The observed sensitivity of ELISA ranged from 65.7% to 89.5% and its specificity ranged from 83.3% to 100%, depending on the cut-off value selected. These data are superior to those obtained in other studies using various markers and different methods of investigation, such as loss of heterozygosity , methylation-specific markers , telomerase activity , mitochondrial DNA mutations  and, recently, multiplexed immunobead-based technology . Those investigations reached a sensitivity that ranged from 35 to 84.5% and a specificity that ranged from 30 to 98% and required long run times, skilled personnel, and expensive technology. Moreover, the technology and skilled personnel are not widely available; thus, they represent inadequate conditions for an ideal screening method.
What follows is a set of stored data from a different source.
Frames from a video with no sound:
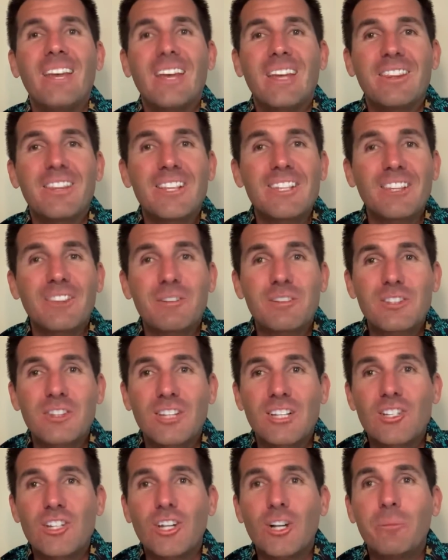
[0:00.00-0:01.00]

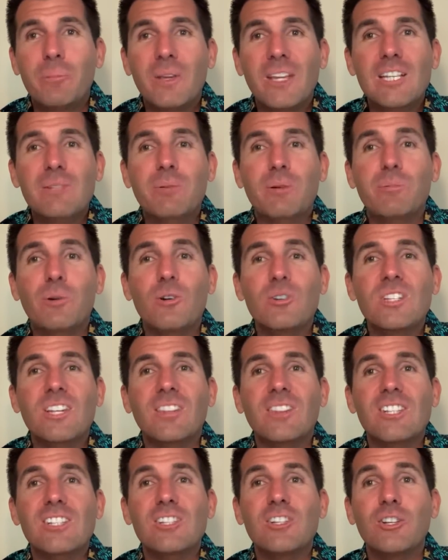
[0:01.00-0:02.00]
The GOP is proposing
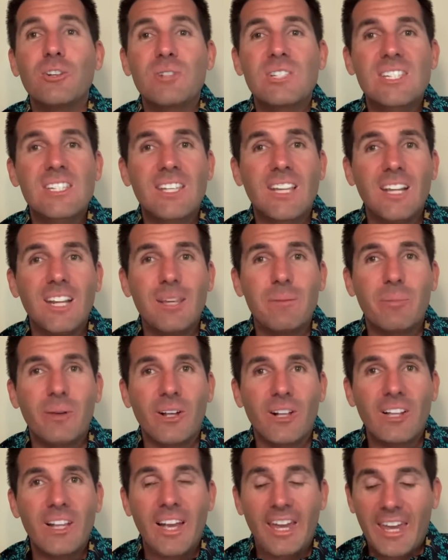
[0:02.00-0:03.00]
this new skinny
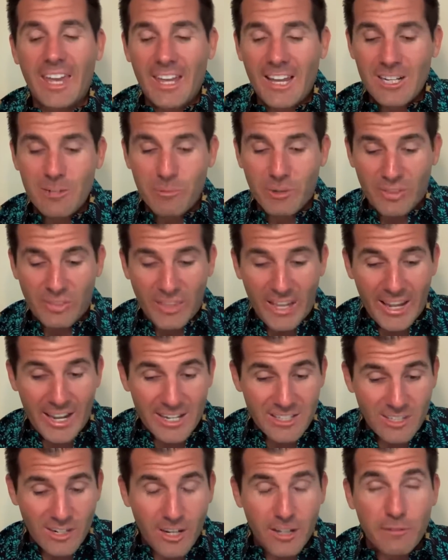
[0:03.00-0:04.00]
bill, and with
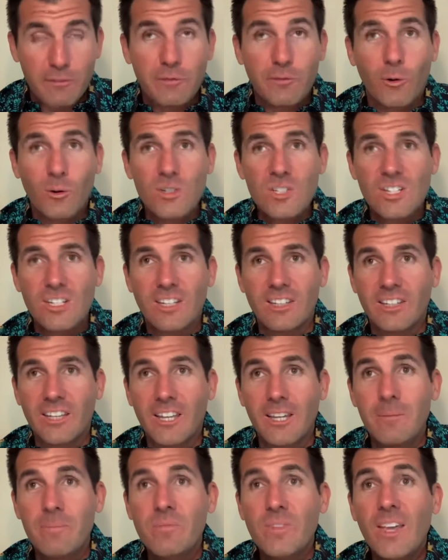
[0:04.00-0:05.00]
that,
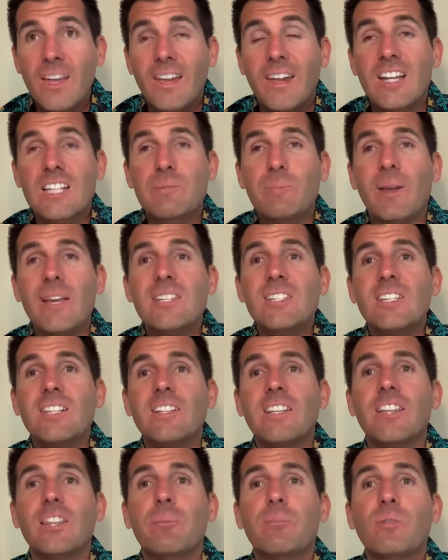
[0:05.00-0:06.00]
unfortunately, it's
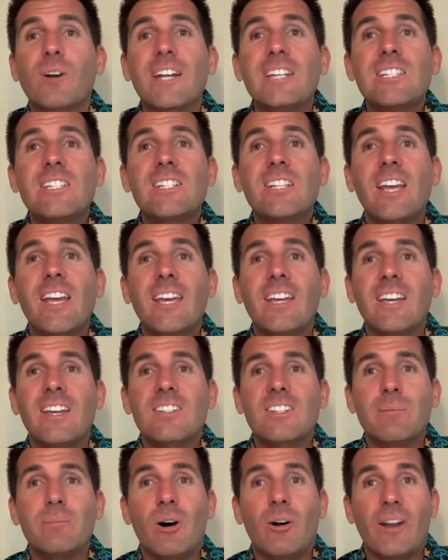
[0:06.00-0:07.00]
basically the price tag is
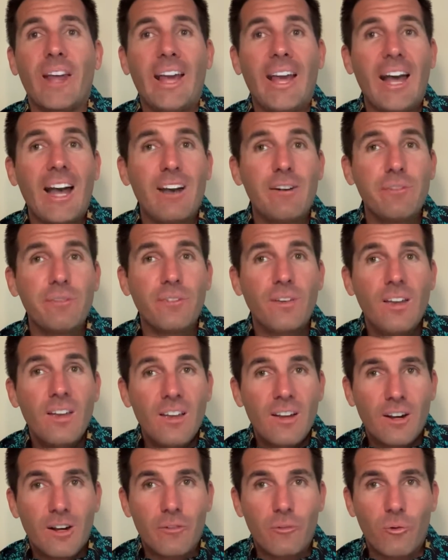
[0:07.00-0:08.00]
about half
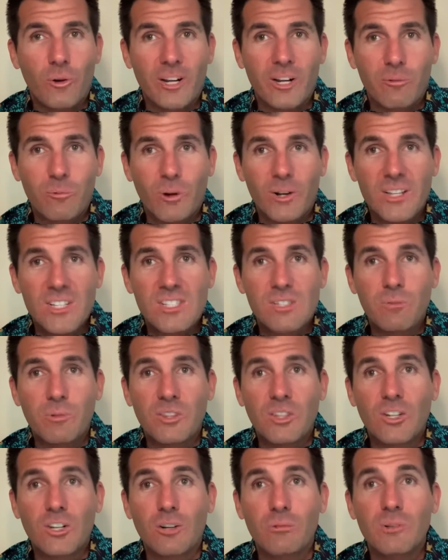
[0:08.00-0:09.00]
of what it was with
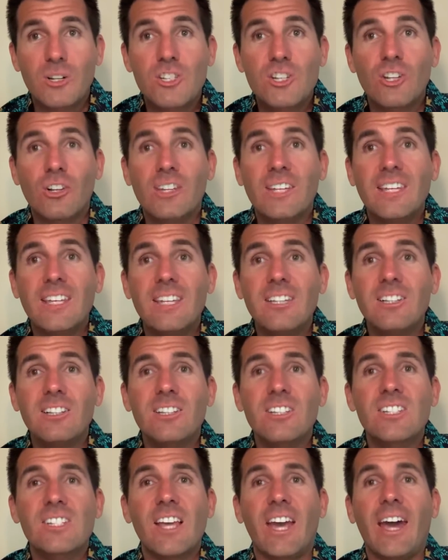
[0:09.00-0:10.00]
their original
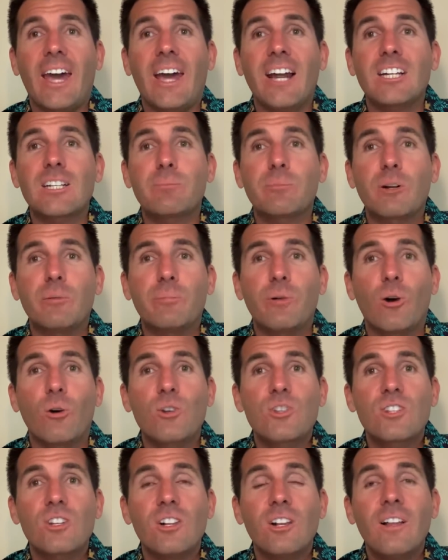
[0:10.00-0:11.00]
HEALS Act
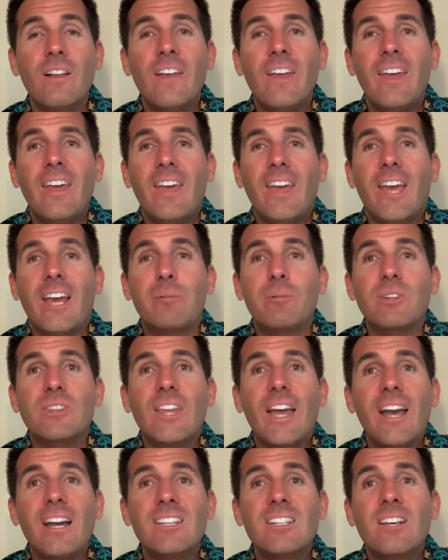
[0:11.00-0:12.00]
proposal, and with
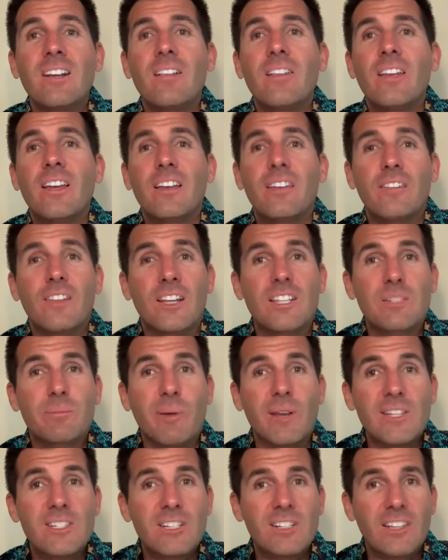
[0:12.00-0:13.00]
that, it's
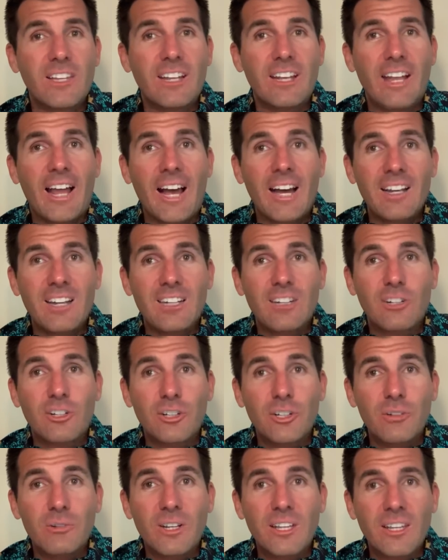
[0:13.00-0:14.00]
basically not
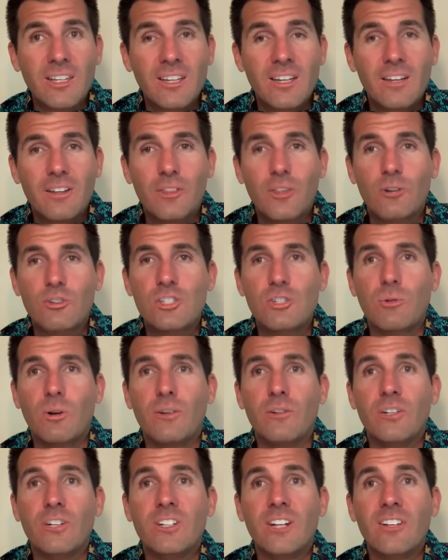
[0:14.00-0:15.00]
including those
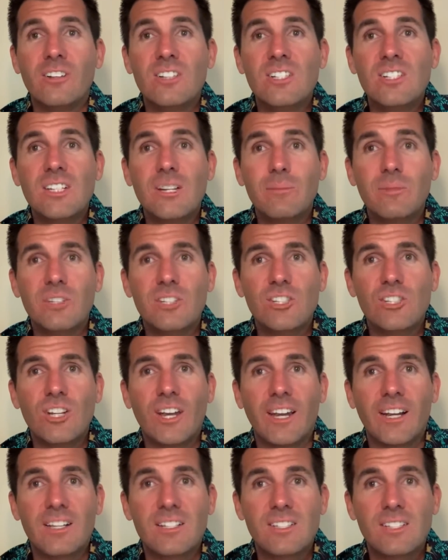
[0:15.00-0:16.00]
$1,200 stimulus
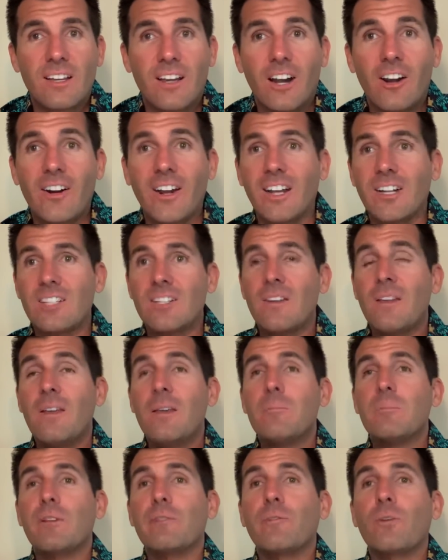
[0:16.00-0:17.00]
checks. All right,
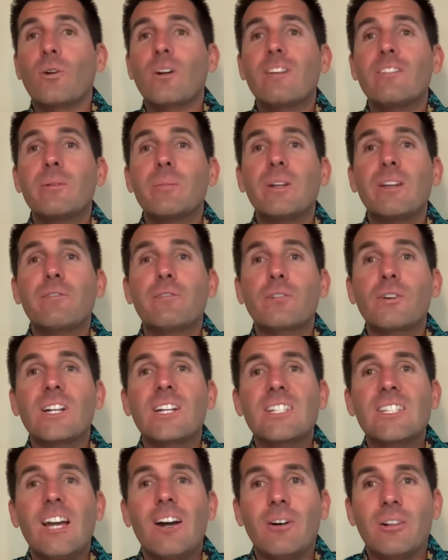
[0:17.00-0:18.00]
before everybody
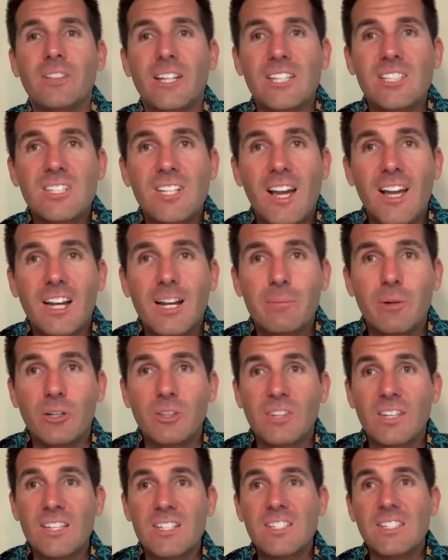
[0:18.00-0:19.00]
freaks out, let's talk about
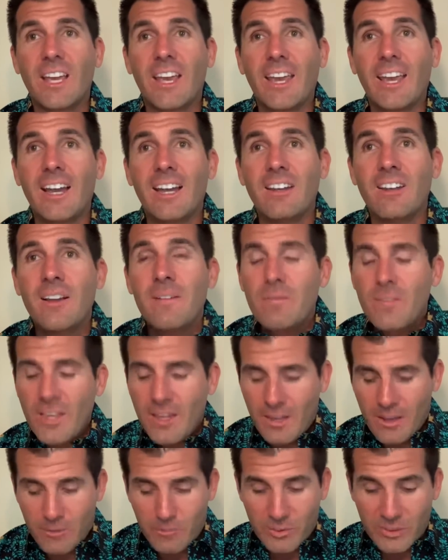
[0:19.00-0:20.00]
this. And
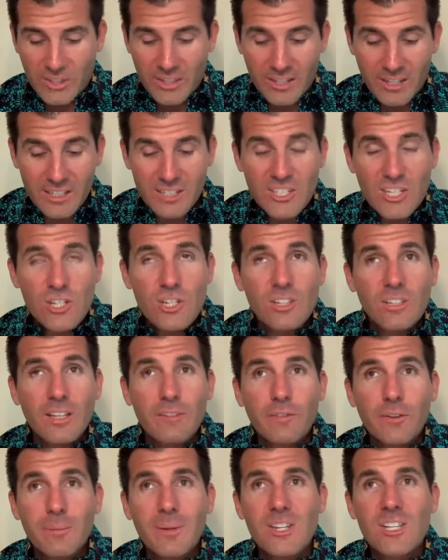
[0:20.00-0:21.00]
with the additional
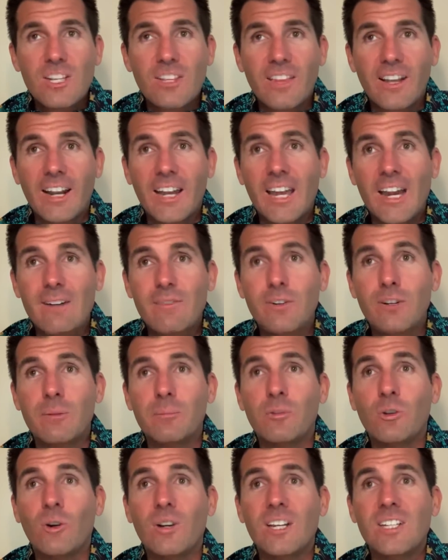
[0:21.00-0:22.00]
information that I have here, I'm
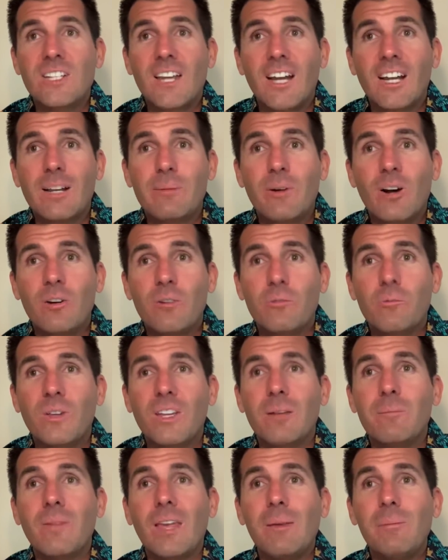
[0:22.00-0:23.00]
going to talk about, we
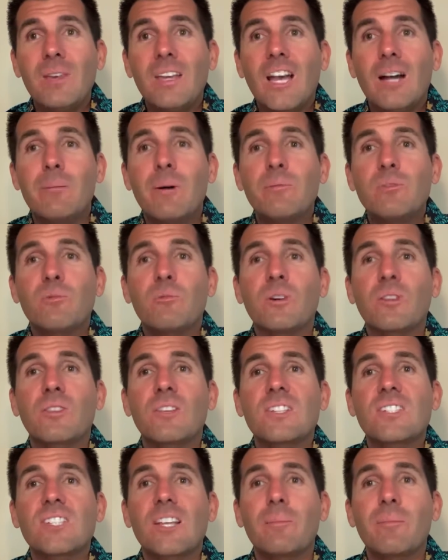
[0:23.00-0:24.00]
can maybe come up with
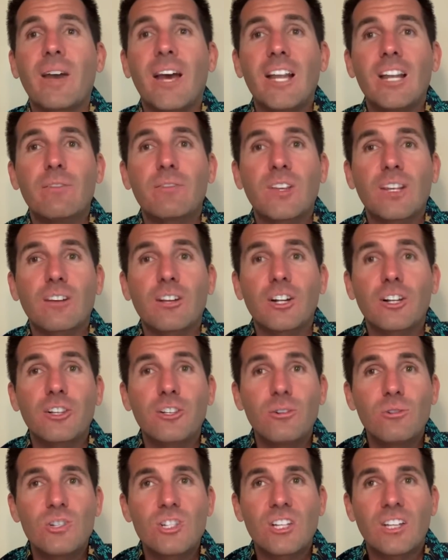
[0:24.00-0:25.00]
some kind of
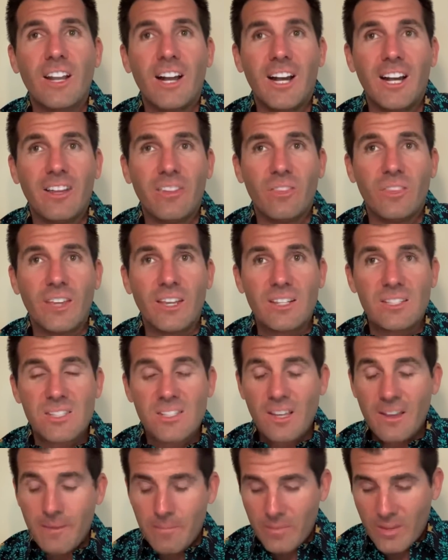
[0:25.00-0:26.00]
conclusion on this.
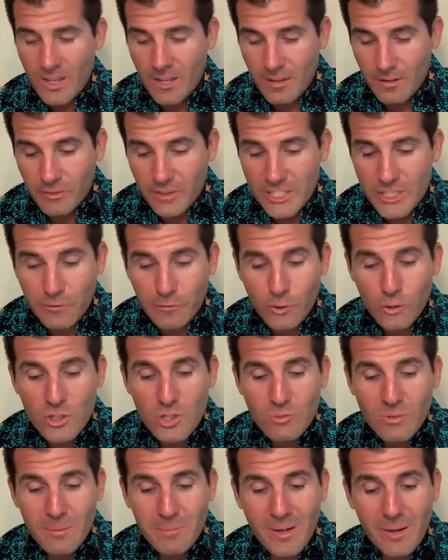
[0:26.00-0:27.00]
Let's first
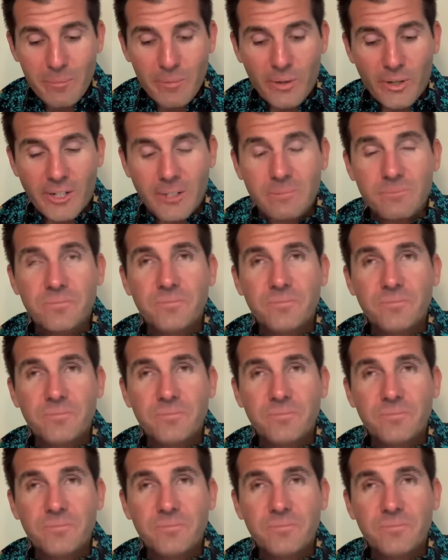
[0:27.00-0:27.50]
remember,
The determination of CD44sol levels in the saliva of patients with laryngeal carcinoma using ELISA, compared with other screening tests (such as PSA for prostate cancer  and the Pap test for cervical cancer  seems to be a promising diagnostic test in terms of high sensitivity and specificity, low cost and noninvasiveness of the technique.
The determination of CD44sol levels as a potential diagnostic marker of laryngeal cancer in the saliva of patients with laryngeal carcinoma using ELISA seems to be a promising method. However, additional and larger studies are needed to confirm these results.
The authors declare that they have no competing interests. Non-financial competing interest.